Print the listing below a second time, exactly, and omit its images.

━━━━━━

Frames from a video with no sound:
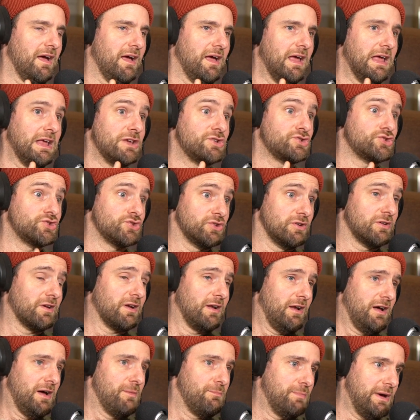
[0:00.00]
It should
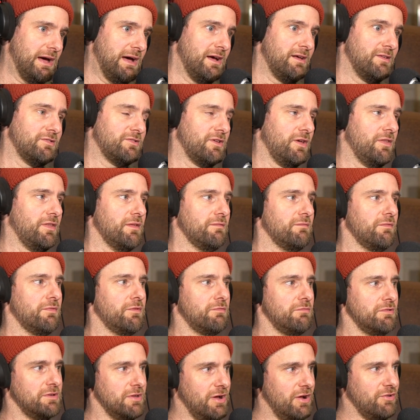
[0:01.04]
climb better. So
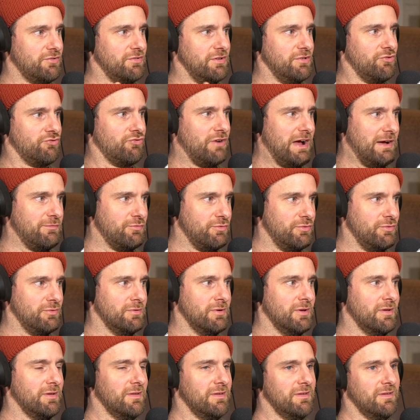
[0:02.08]
the reduction in
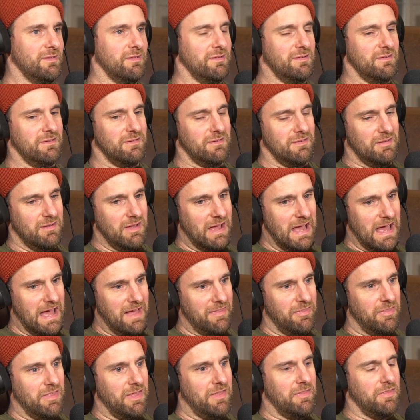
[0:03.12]
travel
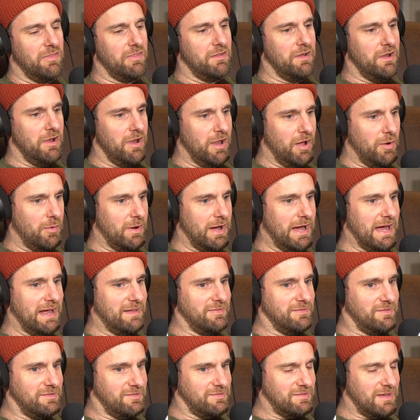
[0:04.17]
and then the lower
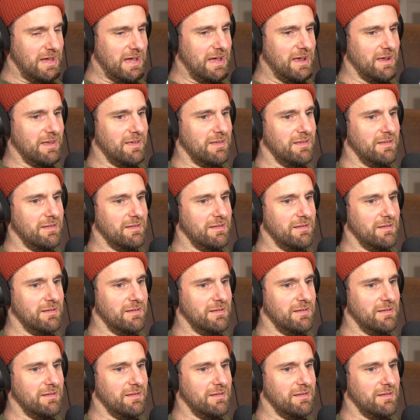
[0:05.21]
anti-squat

━━━━━━

Answer box
Frames from a video with no sound:
[0:00.00]
It should
[0:01.04]
climb better. So
[0:02.08]
the reduction in
[0:03.12]
travel
[0:04.17]
and then the lower
[0:05.21]
anti-squat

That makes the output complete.